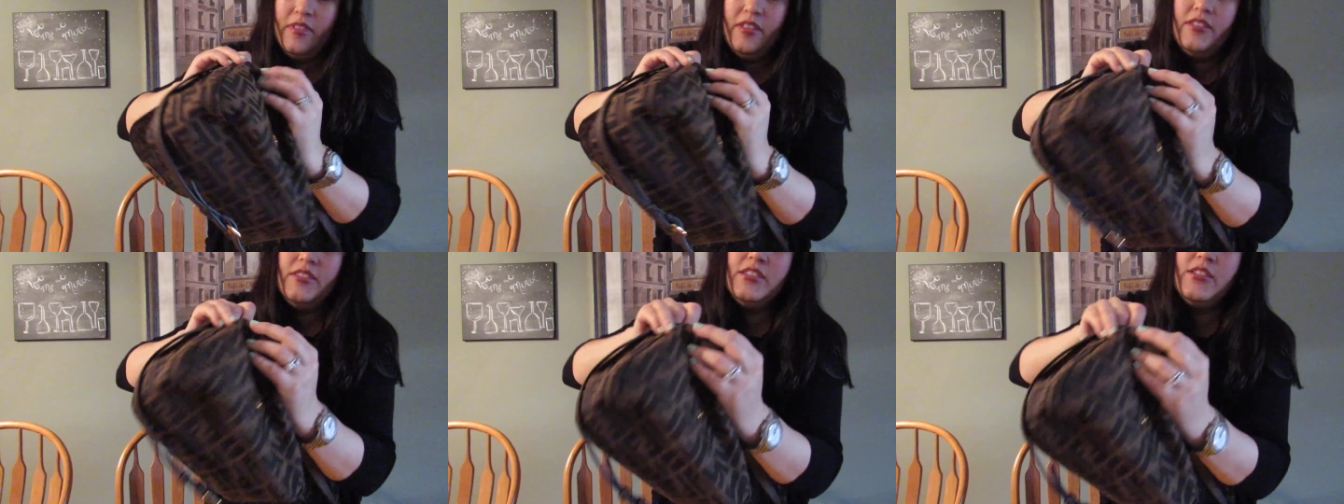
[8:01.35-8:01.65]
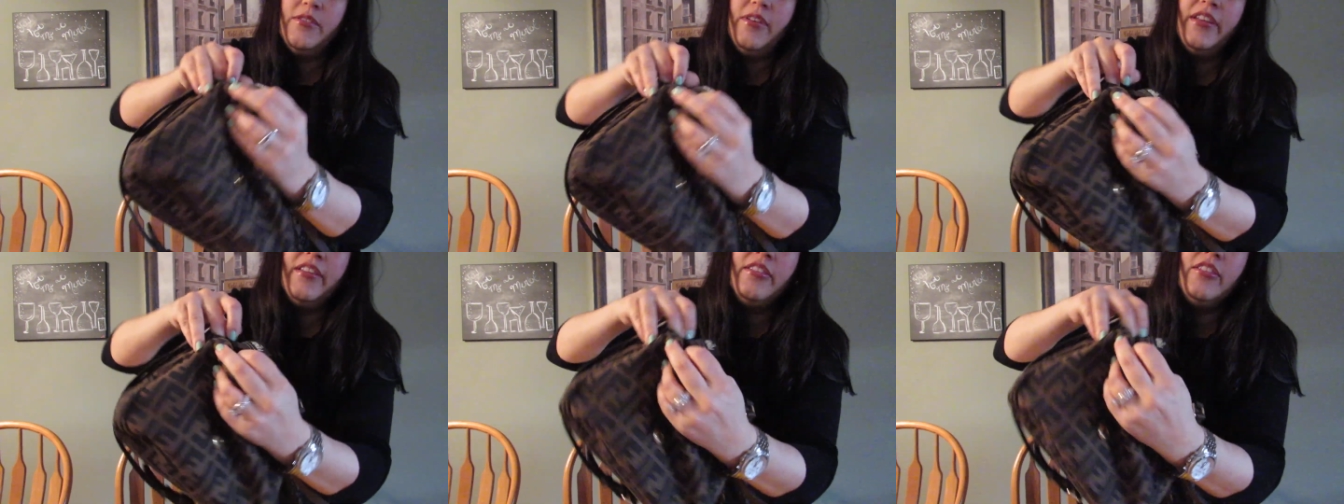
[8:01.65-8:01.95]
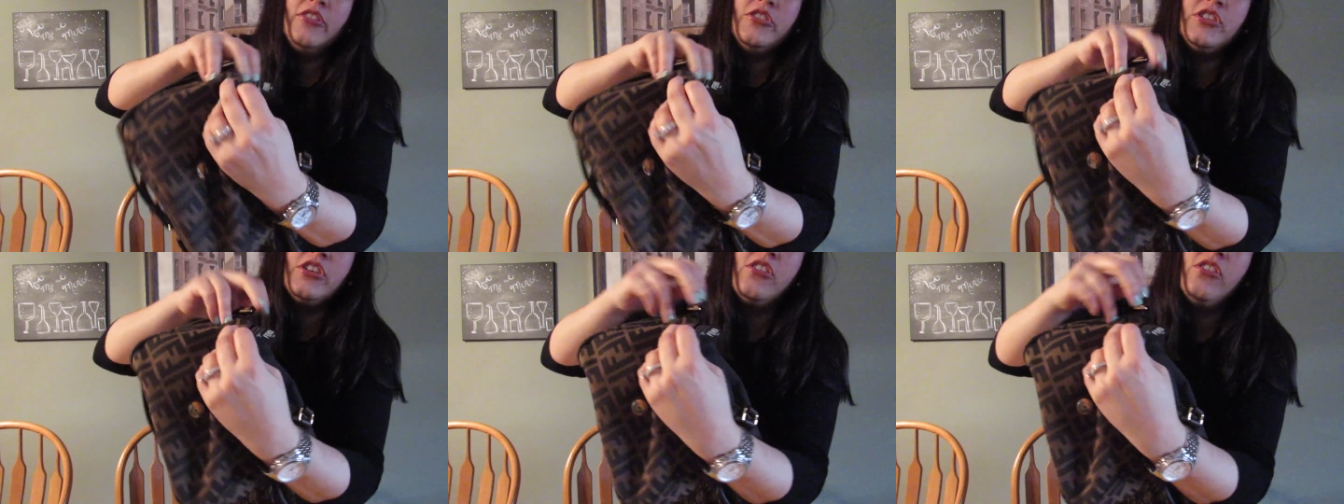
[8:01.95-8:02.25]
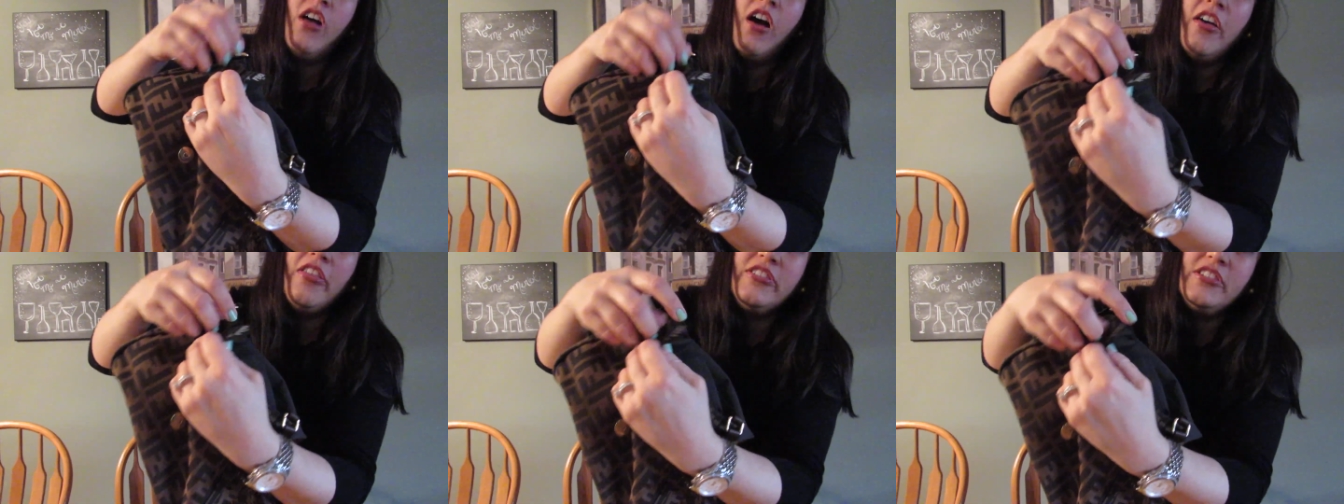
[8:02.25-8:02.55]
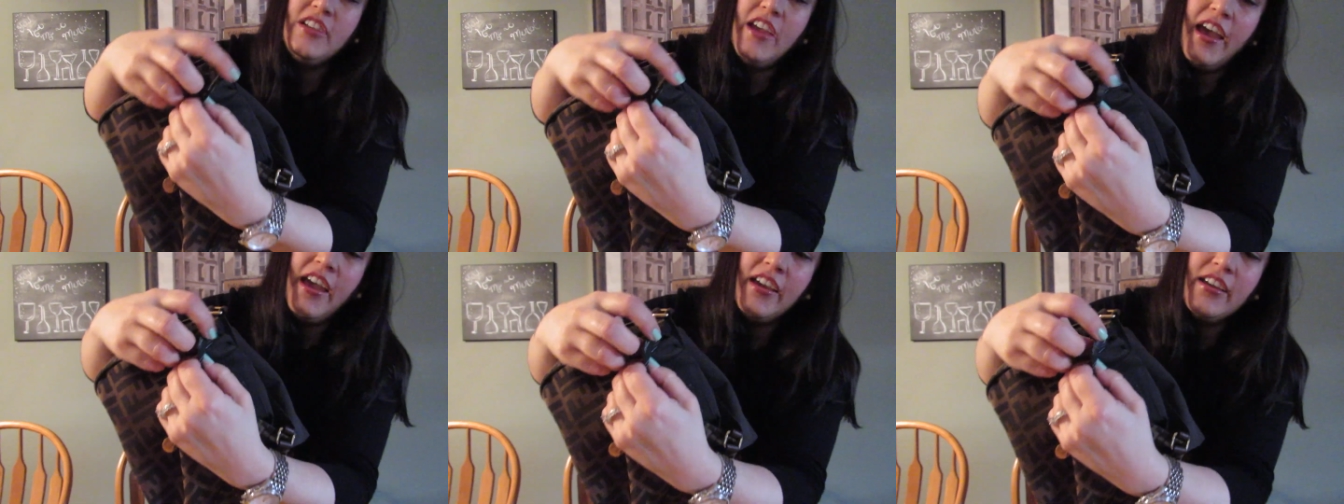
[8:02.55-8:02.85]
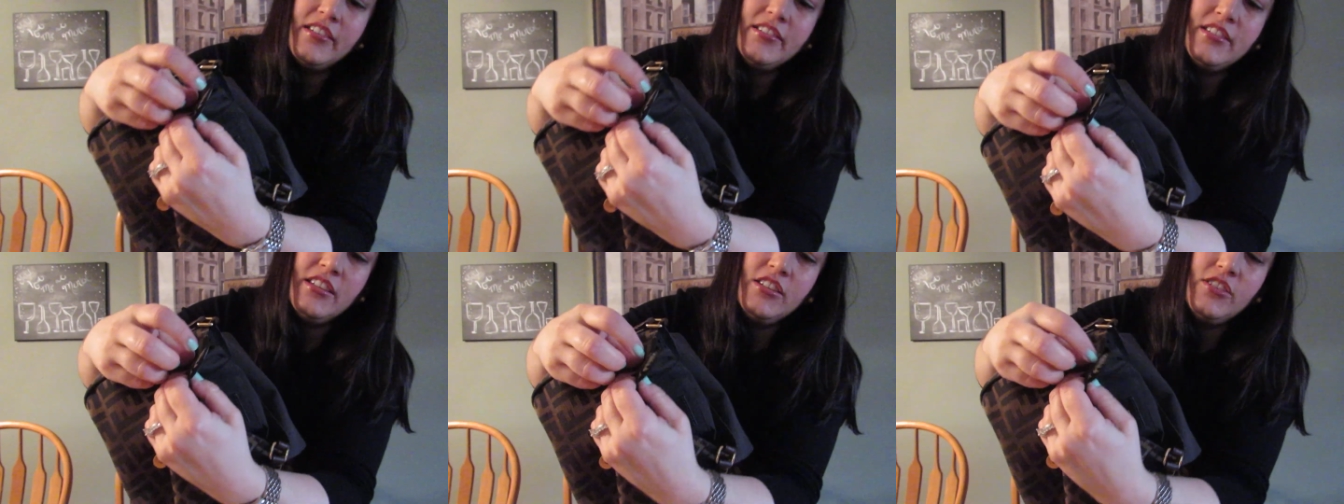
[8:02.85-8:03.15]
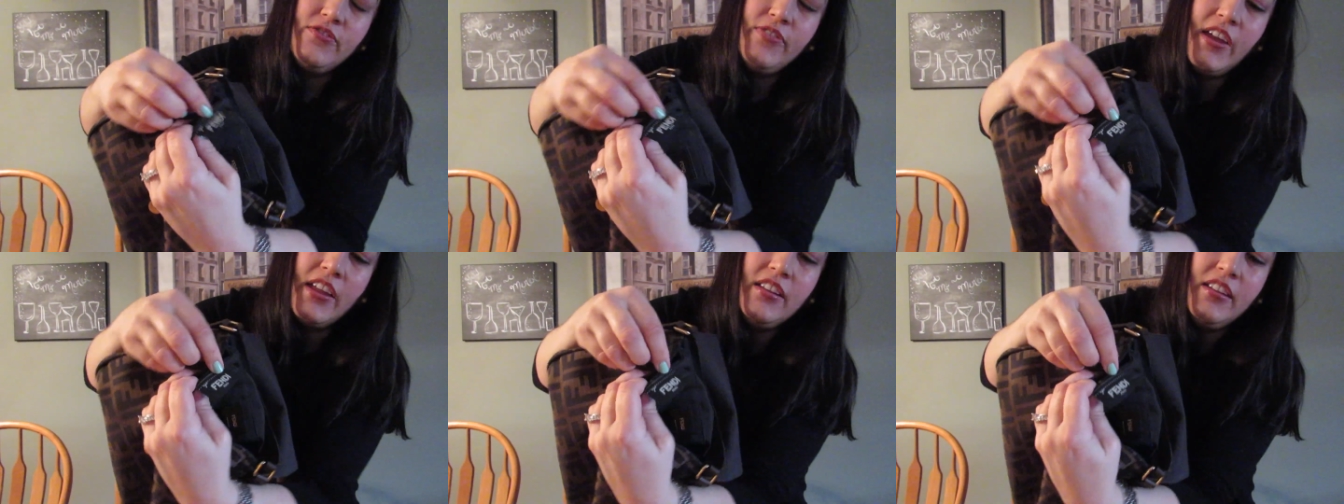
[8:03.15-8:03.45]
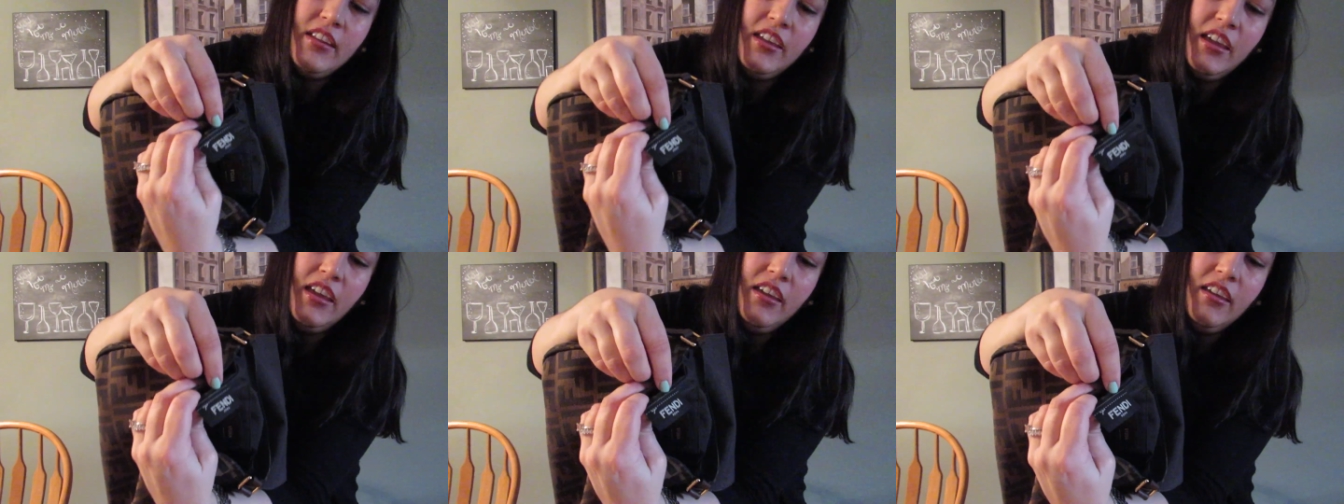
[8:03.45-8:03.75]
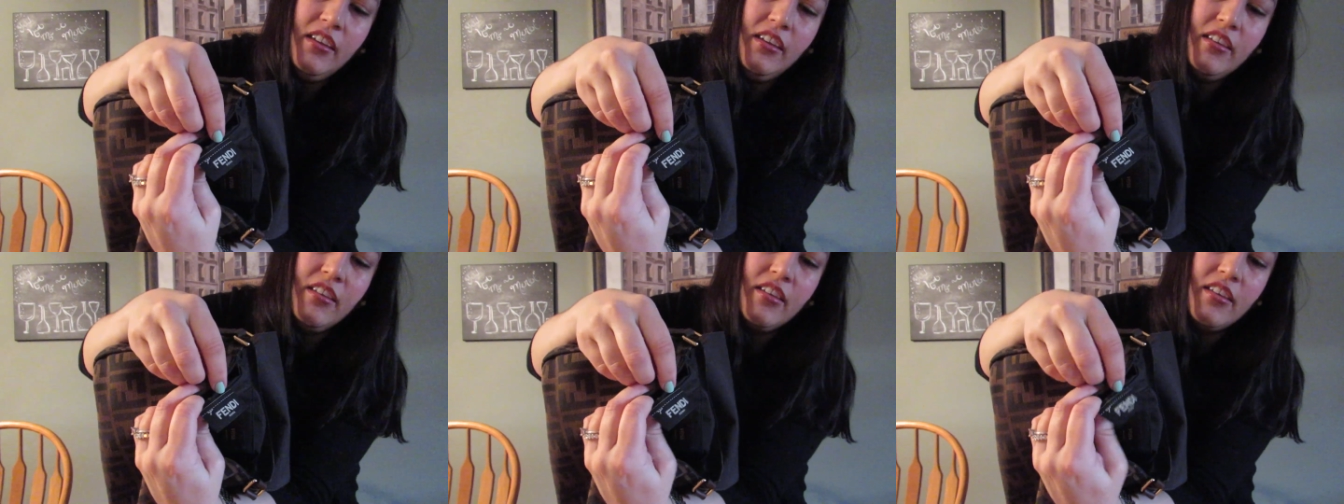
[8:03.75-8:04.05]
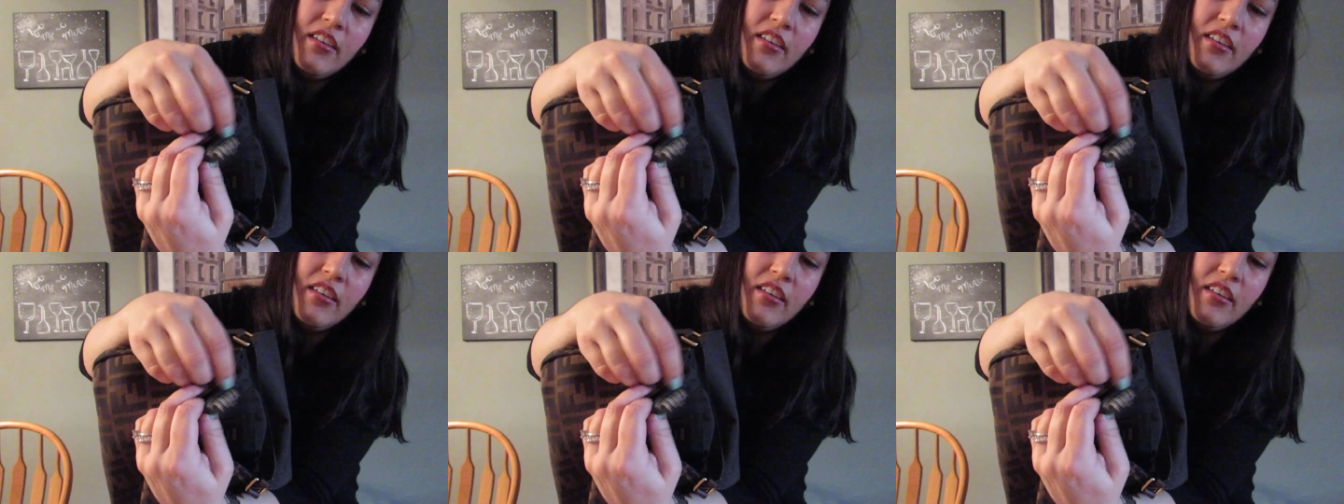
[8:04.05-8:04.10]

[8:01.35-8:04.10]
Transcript: so there's a cloth tag. It says Fendi.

######

Once the pictures are set aside, transcribe the remaining lines above exactly.

[8:01.35-8:01.65]
[8:01.65-8:01.95]
[8:01.95-8:02.25]
[8:02.25-8:02.55]
[8:02.55-8:02.85]
[8:02.85-8:03.15]
[8:03.15-8:03.45]
[8:03.45-8:03.75]
[8:03.75-8:04.05]
[8:04.05-8:04.10]

[8:01.35-8:04.10]
Transcript: so there's a cloth tag. It says Fendi.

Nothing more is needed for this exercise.